Johor leader supports TMJ’s call for state to be treated as equal partner


JOHOR BARU: A local leader here has expressed his support for Johor Regent Tunku Ismail Sultan Ibrahim’s call for the state to be treated as an equal partner in the federal government.

Pasir Gudang MP Hassan Karim said Tunku Ismail’s view for the state to be treated as an equal partner like Sabah and Sarawak has a constitutional, political and historical basis.

“Johor is not like Melaka, Penang and Singapore, which were directly under the British and were called Straits Settlements.

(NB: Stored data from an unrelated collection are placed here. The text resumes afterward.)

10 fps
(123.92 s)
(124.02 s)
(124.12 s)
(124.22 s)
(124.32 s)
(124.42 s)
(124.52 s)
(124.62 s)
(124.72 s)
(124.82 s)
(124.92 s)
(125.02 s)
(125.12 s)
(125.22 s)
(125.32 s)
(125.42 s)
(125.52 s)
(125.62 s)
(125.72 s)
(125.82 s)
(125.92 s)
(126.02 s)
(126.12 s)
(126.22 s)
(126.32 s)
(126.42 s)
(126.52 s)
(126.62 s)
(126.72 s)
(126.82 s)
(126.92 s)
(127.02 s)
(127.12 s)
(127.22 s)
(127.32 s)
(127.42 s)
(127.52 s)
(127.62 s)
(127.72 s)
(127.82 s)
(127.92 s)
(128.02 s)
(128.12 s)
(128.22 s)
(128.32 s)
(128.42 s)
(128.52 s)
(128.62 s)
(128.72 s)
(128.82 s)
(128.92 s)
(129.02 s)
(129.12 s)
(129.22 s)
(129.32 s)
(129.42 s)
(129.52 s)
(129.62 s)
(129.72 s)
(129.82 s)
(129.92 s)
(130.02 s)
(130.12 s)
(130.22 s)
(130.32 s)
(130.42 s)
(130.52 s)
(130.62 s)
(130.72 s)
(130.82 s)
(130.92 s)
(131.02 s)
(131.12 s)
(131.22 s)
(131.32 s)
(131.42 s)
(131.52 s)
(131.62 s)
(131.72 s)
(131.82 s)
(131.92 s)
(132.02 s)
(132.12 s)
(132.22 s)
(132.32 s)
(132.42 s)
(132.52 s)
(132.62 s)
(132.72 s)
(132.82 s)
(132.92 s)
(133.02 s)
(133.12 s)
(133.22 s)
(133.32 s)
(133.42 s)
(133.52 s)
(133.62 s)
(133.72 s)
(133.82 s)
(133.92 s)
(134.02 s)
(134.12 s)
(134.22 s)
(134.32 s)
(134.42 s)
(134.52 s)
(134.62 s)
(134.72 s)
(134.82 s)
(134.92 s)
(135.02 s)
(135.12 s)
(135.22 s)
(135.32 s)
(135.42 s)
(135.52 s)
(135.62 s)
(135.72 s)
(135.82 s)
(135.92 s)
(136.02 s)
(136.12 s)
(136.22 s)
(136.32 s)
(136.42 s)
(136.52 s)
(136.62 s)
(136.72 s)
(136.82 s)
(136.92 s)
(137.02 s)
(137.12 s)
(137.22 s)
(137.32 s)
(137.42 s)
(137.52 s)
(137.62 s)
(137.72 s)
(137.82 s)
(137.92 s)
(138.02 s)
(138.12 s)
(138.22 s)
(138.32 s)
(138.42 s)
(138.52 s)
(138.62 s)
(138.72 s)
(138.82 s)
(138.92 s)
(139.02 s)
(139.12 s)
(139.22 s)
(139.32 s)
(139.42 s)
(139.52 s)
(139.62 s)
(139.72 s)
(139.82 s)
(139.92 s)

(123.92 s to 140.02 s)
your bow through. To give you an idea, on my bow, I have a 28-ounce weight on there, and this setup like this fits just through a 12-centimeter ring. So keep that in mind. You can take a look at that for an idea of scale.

“Johor is also not part of the Federated Malay state, such as Pahang, Selangor, Perak and Negri Sembilan, which had to accept British residents as advisors,” he said in a statement here.

He said that Johor voluntarily became part of the Unfederated Malay states with Kelantan, Terengganu and Kedah but maintained its sovereignty, which the British recognised.

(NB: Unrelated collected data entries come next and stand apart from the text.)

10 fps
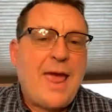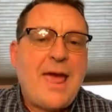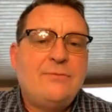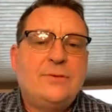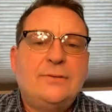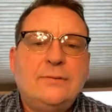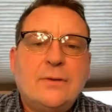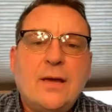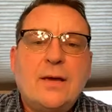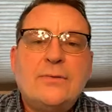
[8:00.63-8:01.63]

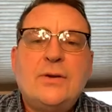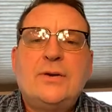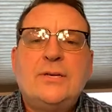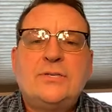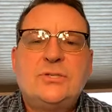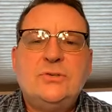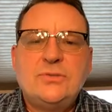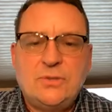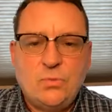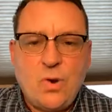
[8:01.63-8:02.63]
having uh, their
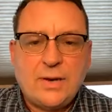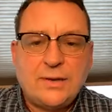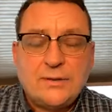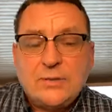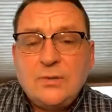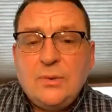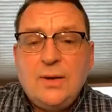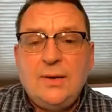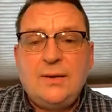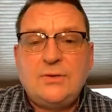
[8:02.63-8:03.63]
issues and wanting to,
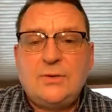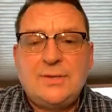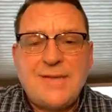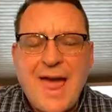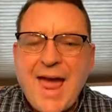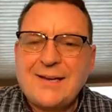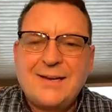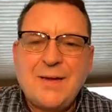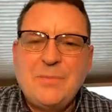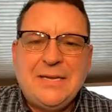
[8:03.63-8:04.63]
to attack.
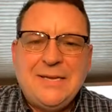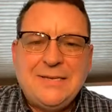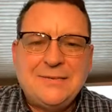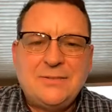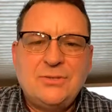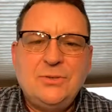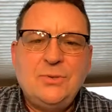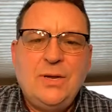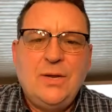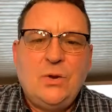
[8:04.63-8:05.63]
And I begin
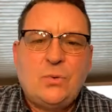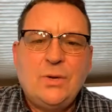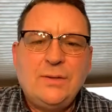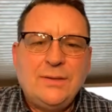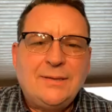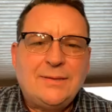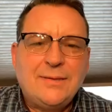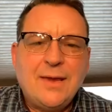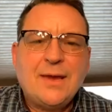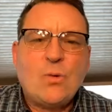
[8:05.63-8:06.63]
to really
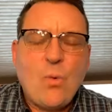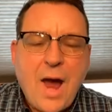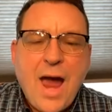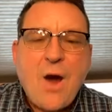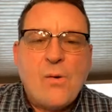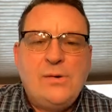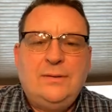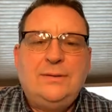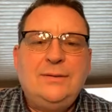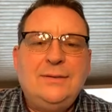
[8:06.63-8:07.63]
think, wow,
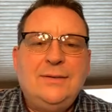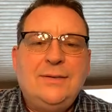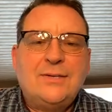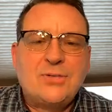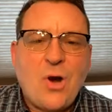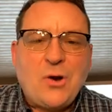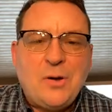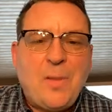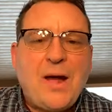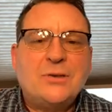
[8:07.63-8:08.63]
talk
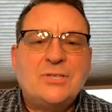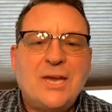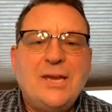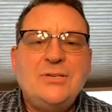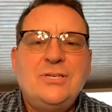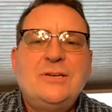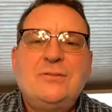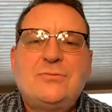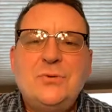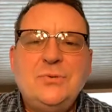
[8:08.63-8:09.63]
about changing
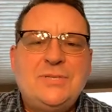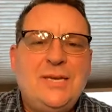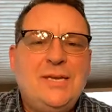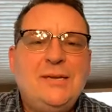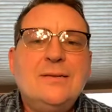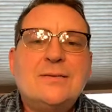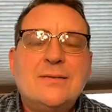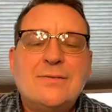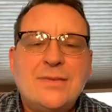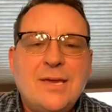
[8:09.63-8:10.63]
of routines
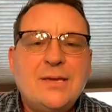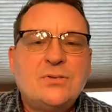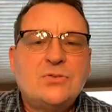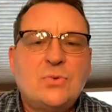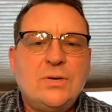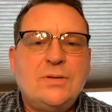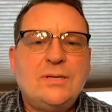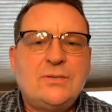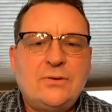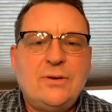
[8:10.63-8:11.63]
and things
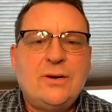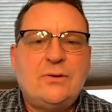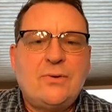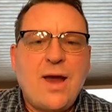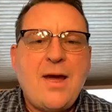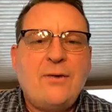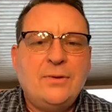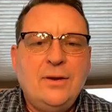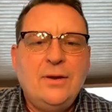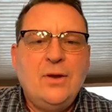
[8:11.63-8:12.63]
really turning around.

“Johor had essentially accepted the British as a patron, but it remains an independent state with its Rulers having sovereignty over the region, which the British recognised.

He also said that Johor had come out with its own Constitution over a century ago, which is still being used today.

“Before the formation of the Federation of Malaya in 1957, before the existence of the Malayan Union in 1946, Johor had already had its own state Constitution.

“The state Constitution known as Undang-Undang Tubuh Negeri Johor 1895 have been around for 129 years ago and is still being enforced today,” he said.

He said those who think Tunku Ismail’s view is not in line with the Constitution should look at it more holistically.

“His opinion should be viewed through a broader lens and not based on an interpretation of the Constitution, which was drawn up by the Reid Commission on behalf of the British before the formation of Tanah Melayu,” he said.

On June 9, Tunku Ismail said that the federal government should be revamped with Johor treated as a partner instead.

"The system within the Federal Government needs to be changed. Johor does not belong to Malaysia.

"We are partners, so you must start treating us like partners," said the Johor Regent during a podcast at the Johor youth meet-up programme at EduCity Indoor Arena on June 9.